スーパーウォールと並行して、より自然に近い素材で断熱効果を上げる方法も、マツミの家では追求してきました。そしてたどり着いたのが「ウール(羊毛)」という素材です。
ふんわりとしたウールは、家全体を暖かく包み込むだけでなく、湿気を吸ったり吐いたりすることによって、いつも壁の中をサラリとさせ結露を防ぐという特質を持っています。
ウールブレスは自重量の35%もの水分を保持できる上に、ホルムアルデヒドを吸着するという性質もあるため、シックハウス対策にすぐれた素材でもあります。

"家の作りやうは夏をむねとすべし"。 兼好法師が『徒然草』の中で述べた言葉です。 1ヶ月にも及ぶ長雨の梅雨の時期があり、水浸しになったところに、梅雨があけると連日太陽が照りつける日本の夏。住宅づくりは、この暑苦しさとのたたかいでした。夏向きにつくられていない風通しの悪い住居というものは、耐え難いものだったのです。
その結果、日本の家屋は、お寺のように夏は涼しいけれど、冬はすきま風が入って寒い家が、長い間主流となってきました。

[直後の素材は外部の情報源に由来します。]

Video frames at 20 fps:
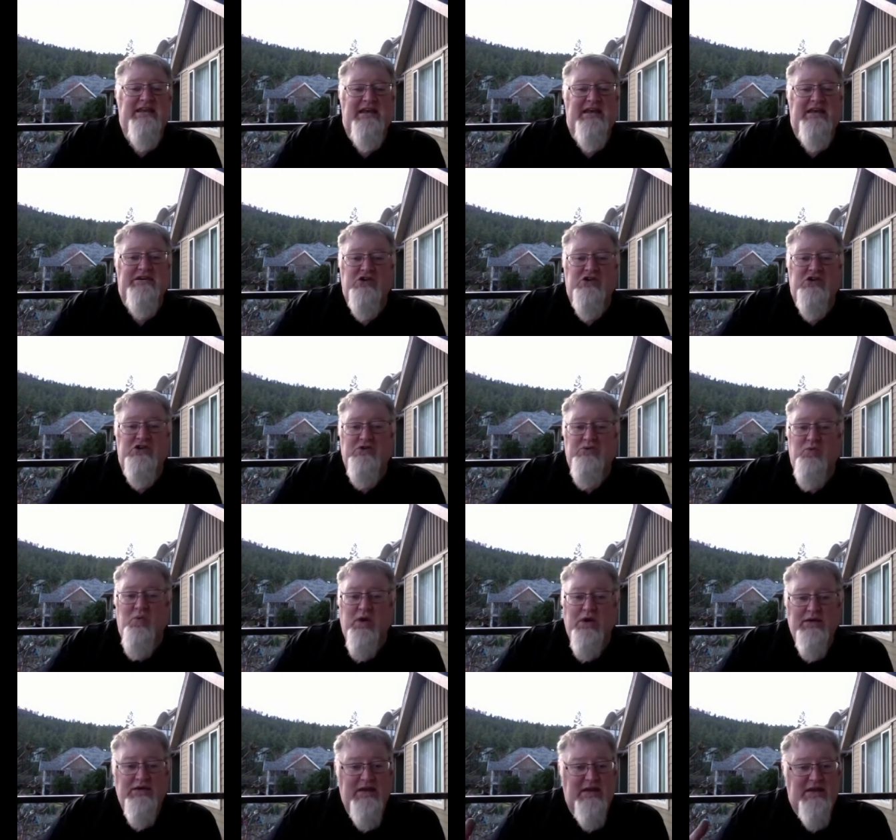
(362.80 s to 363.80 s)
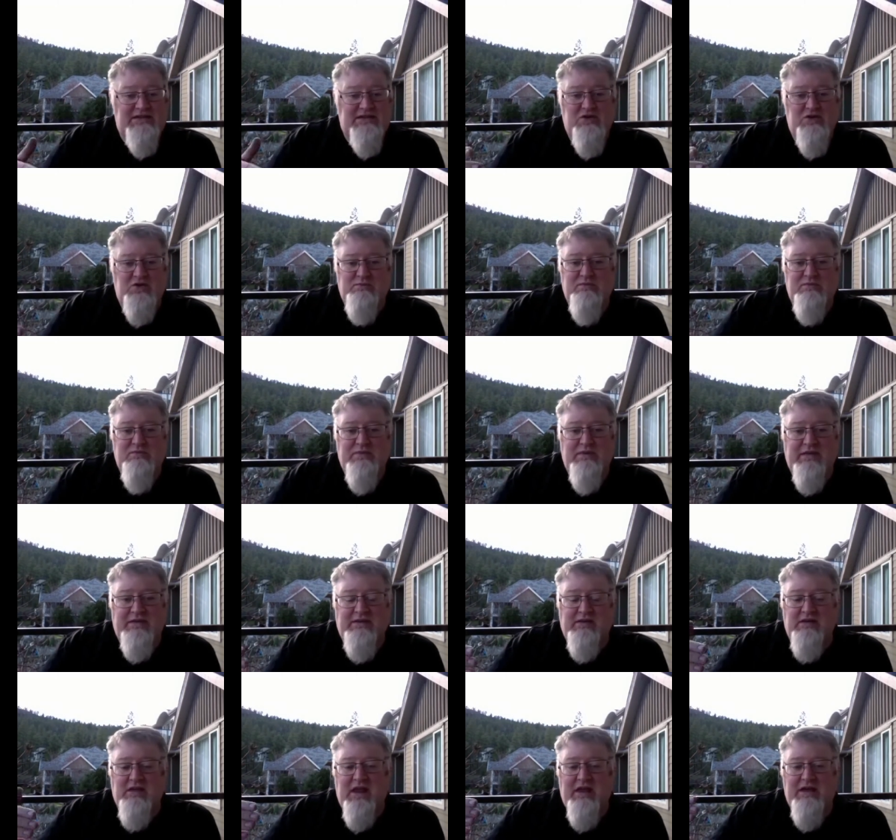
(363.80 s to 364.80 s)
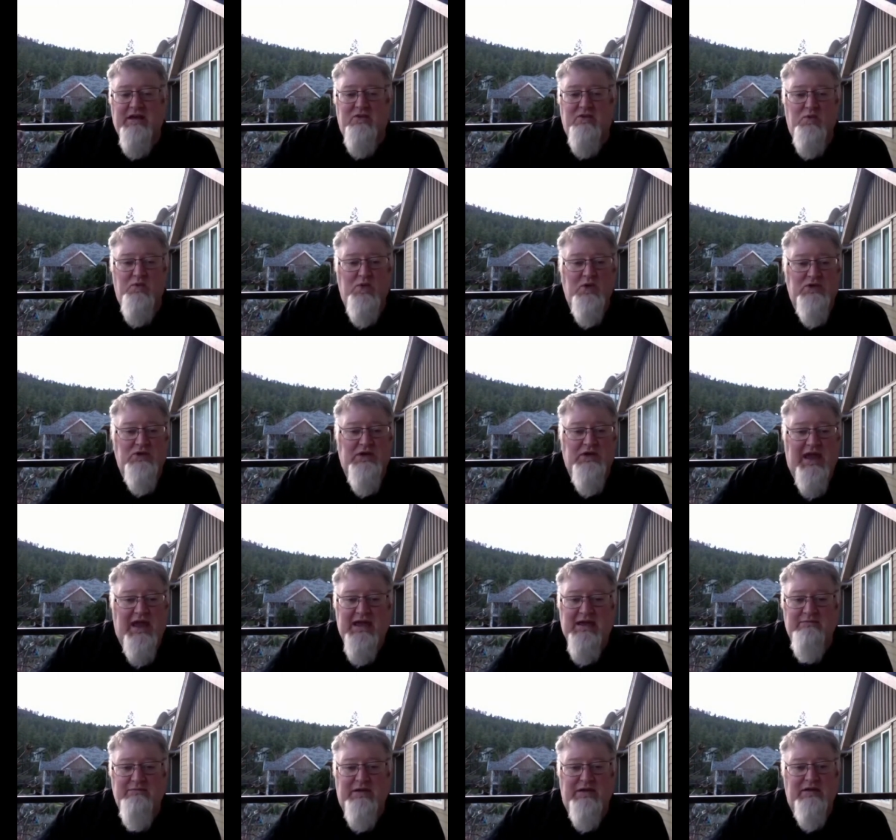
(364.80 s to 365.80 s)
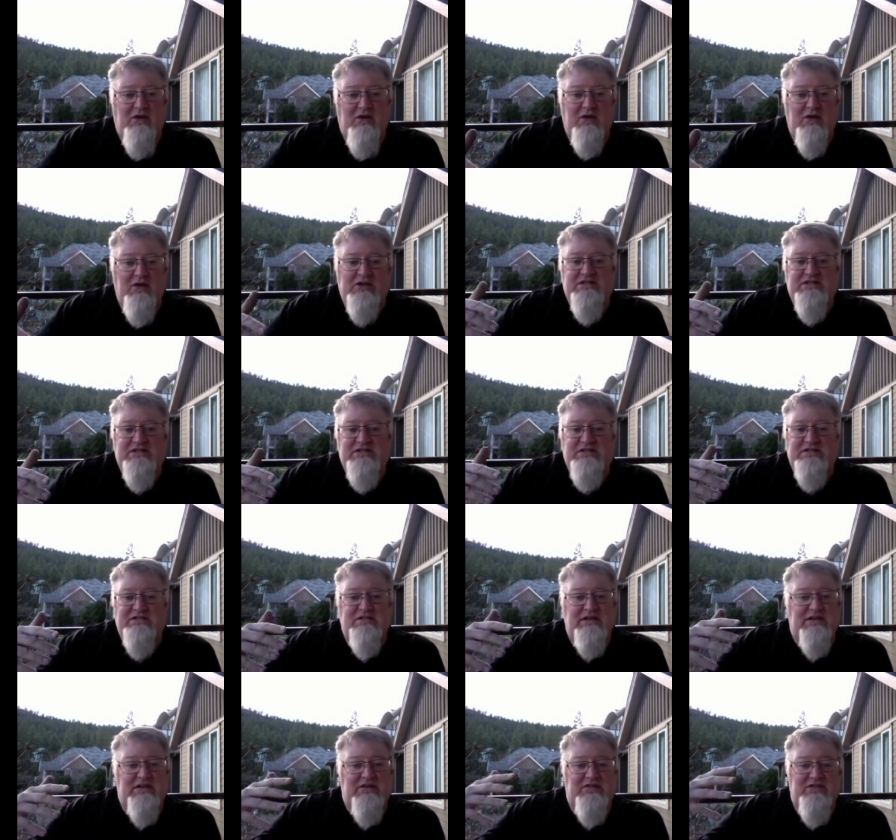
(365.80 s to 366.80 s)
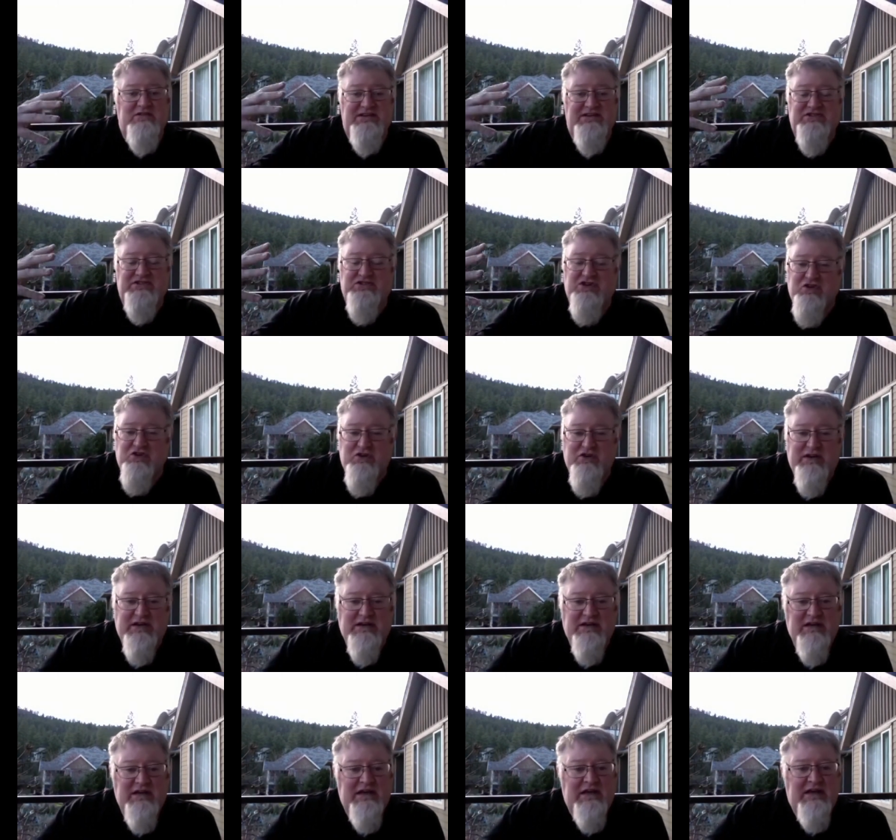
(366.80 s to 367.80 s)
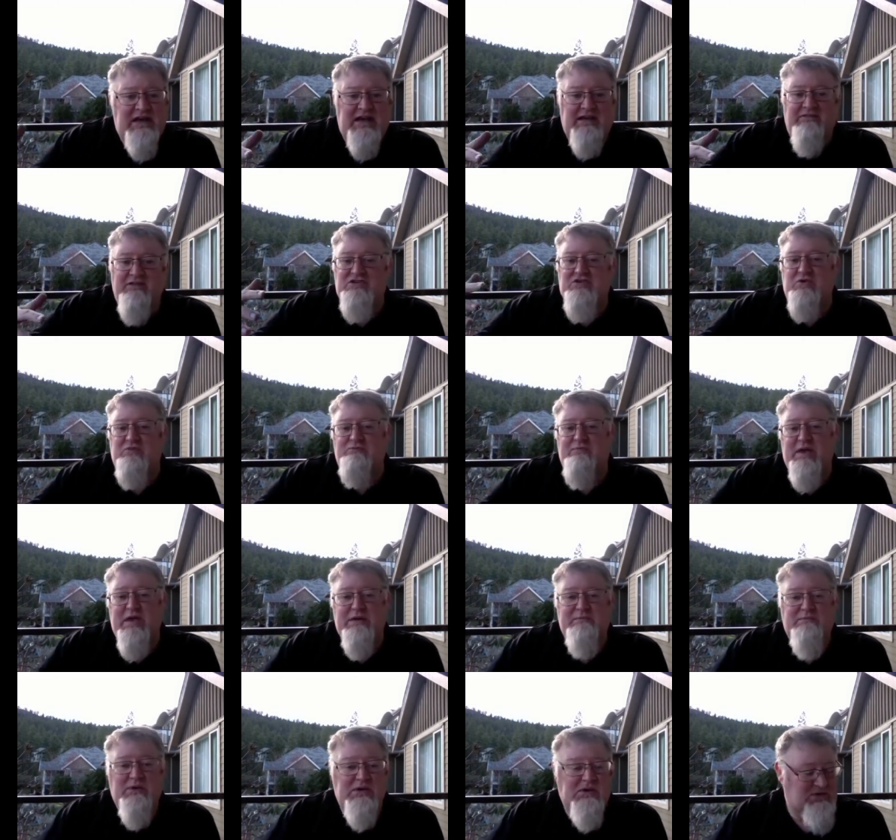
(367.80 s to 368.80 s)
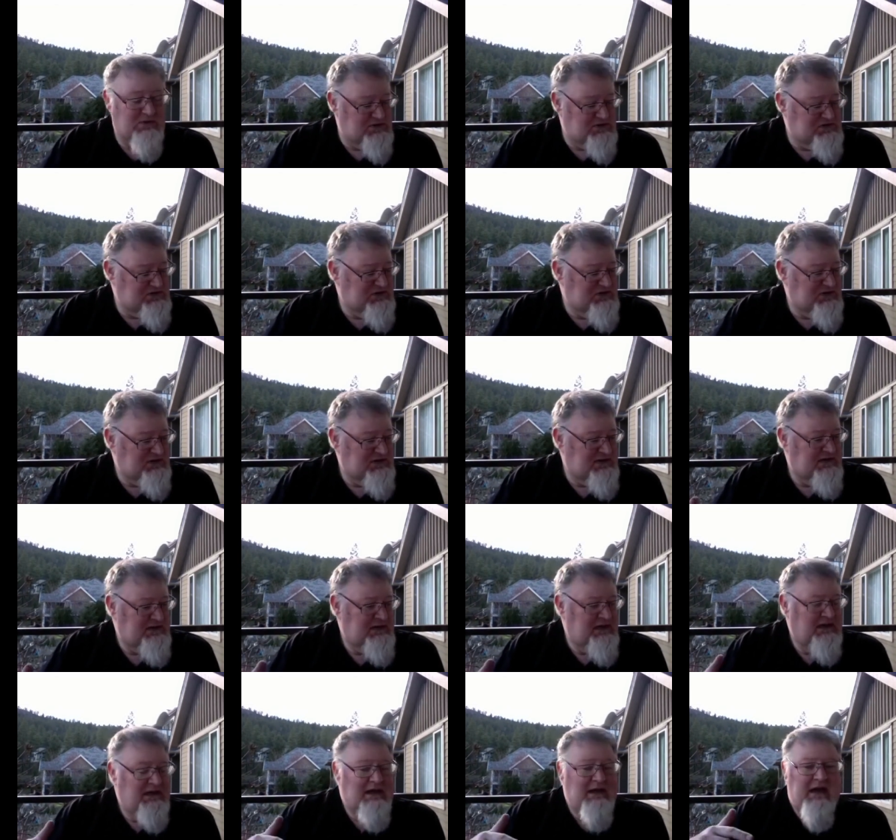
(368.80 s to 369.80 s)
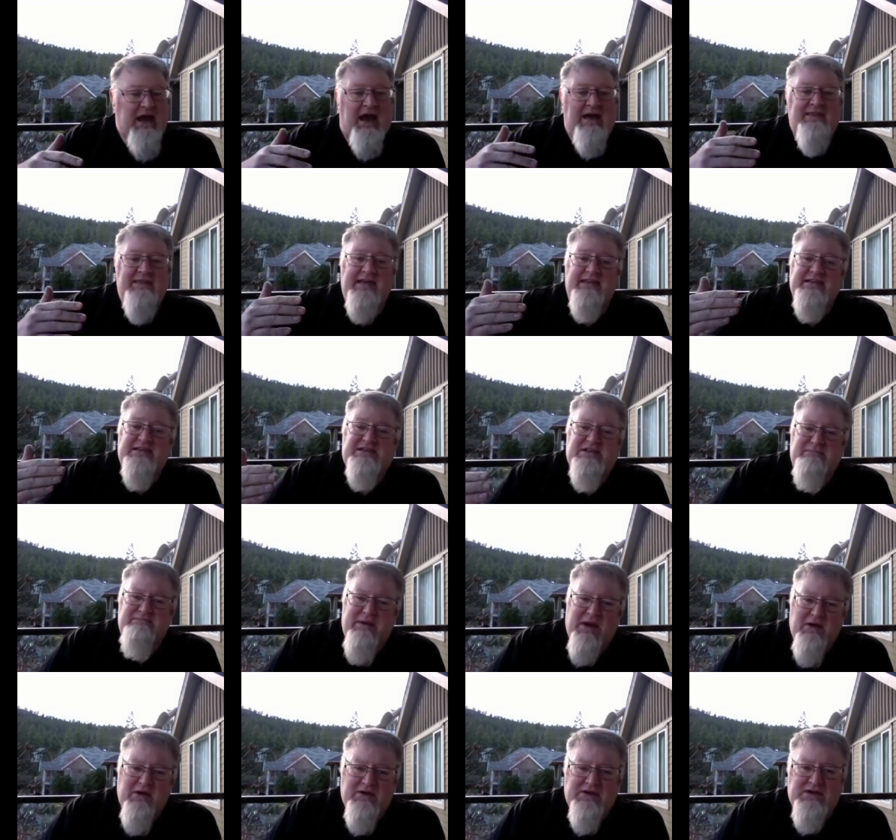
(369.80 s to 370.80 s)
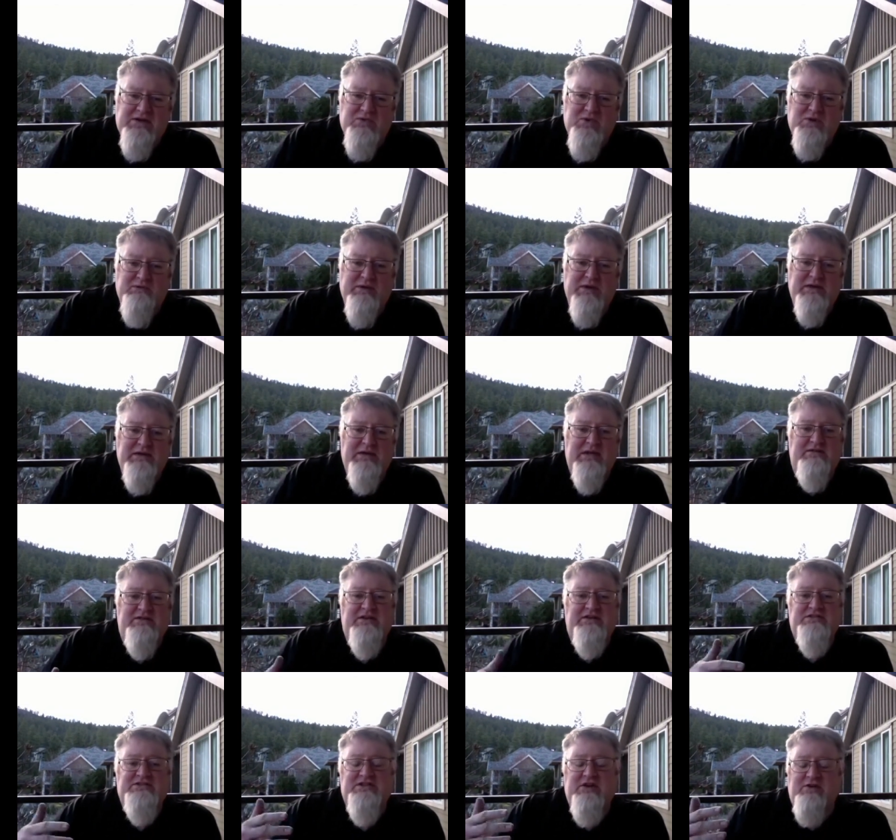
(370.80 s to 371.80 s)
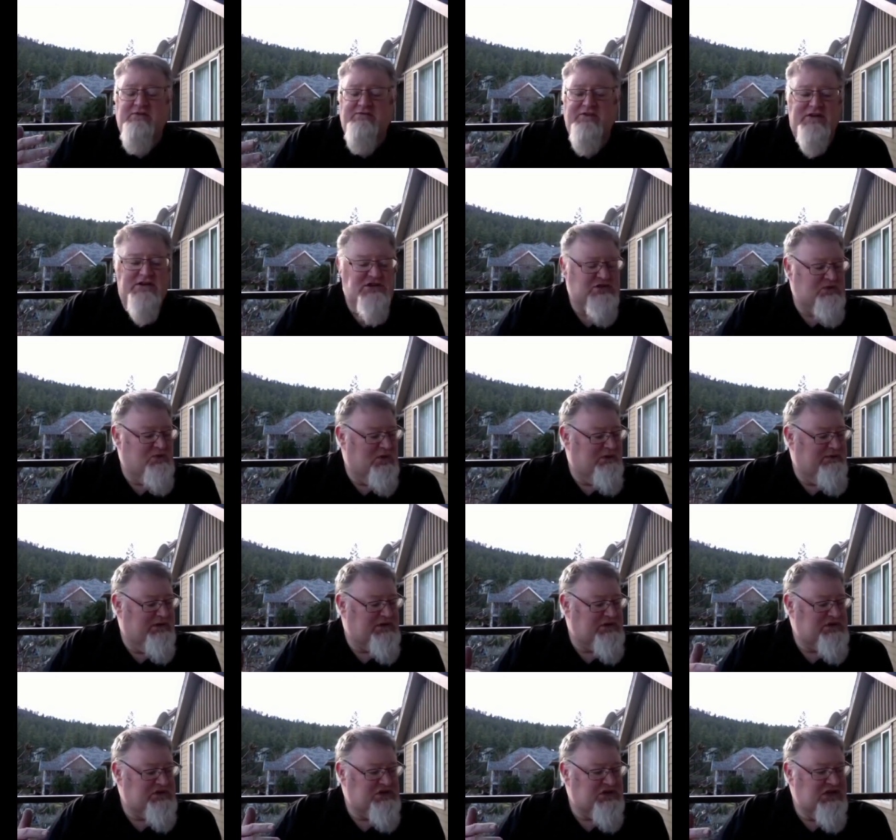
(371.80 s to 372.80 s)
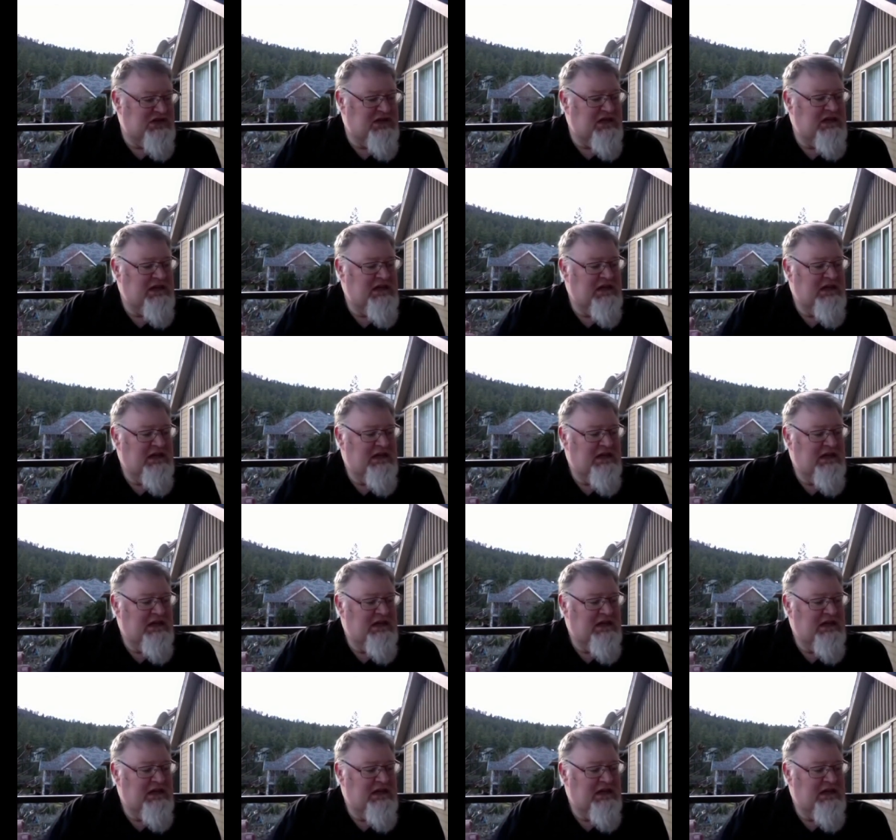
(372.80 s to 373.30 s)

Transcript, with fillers: in John one, that his own that the light of the world came and darkness didn't discern it. Even his own people don't discern it. And then the Samaritan woman, the Syrophoenician woman, she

しかし、それでは冬の寒さをどうするのか、という問題が取り残されてしまいます。日本古来のよさを大切にしているマツミの家ですが、 暖房をしている部屋とそうでない部屋との温度差が、体に強いる負担などを考えた時、それらは早急に解決しなければならない問題でした。
そこで研究の結果、"これなら"と確かな手ごたえを感じたのが【スーパーウォール工法】というものでした。スーパーウォール工法は、次のような特徴を持っています。

冬暖かく、夏涼しい。
1年を通して快適に暮らせます。
冬場のトイレや浴室、脱衣所などで感じる不快感。その急激な温度変化は、体に大きなストレスとなり体調不良の原因にもなります。とくに高齢者には血圧上昇によって心臓に大きな負担がかかり、生命の危険を伴う重大問題となることが指摘されています。
スーパーウォール工法の家はどの部屋も温度差がないため、ヒートショックの心配がなく、お年寄りや赤ちゃんにも安全に快適に過ごしていただくことができます。
地震大国ニッポンにふさわしい独自のSWパネル構造で、耐震性はもちろん耐風性を強めています。永く安心して暮らせる耐久性があります。
家全体の気密性が高いので外からの騒音を低減します。また、室内からの音漏れもおさえます。
騒音は、主に建物の隙間などから出入りしています。SW工法の家は、気密・断熱パッキンによるSWパネルの高気密施工で、優れた遮音性能を発揮。さらには、SW工法で採用する断熱サッシが、複層ガラス仕様によって遮音性能を一層高めます。
外からの空気を常に取り入れ、室内の汚れた空気を排出し空気のよどみが少ない。
計画換気システムが24時間稼動することで、ホルムアルデヒドをはじめ室内の汚れた空気を戸外へ排出できます。
気密・断熱性に優れた高性能パネル・サッシ・ドアにより、室内からの熱が逃げにくく、冷暖房効率が極めて高い。
保温性に優れたSW工法住宅は、高気密・高断熱で外気に影響されにくく、頭から足元まで均一な温度の快適空間を保てます。
吹き抜けなど大きな空間のある家も、温度差が少なくのびのびした空間が作れます。

家全体を魔法瓶のように包むスーパーウォール工法。
スーパーウォール工法ほど高気密・高断熱ではないが、ふんわりと家を包む、自然素材のウールブレス。
どちらが正解というものではないと、私たちは考えています。
自分たちがどんな家を建てたいのか、そこでどのような暮らしをしたいと考えているのか、
それをじっくりと考える中から、工法や素材が決まってくるのだと思います。
じっくりお話ししながら、あなたに合った家づくりを、一緒に探していきましょう。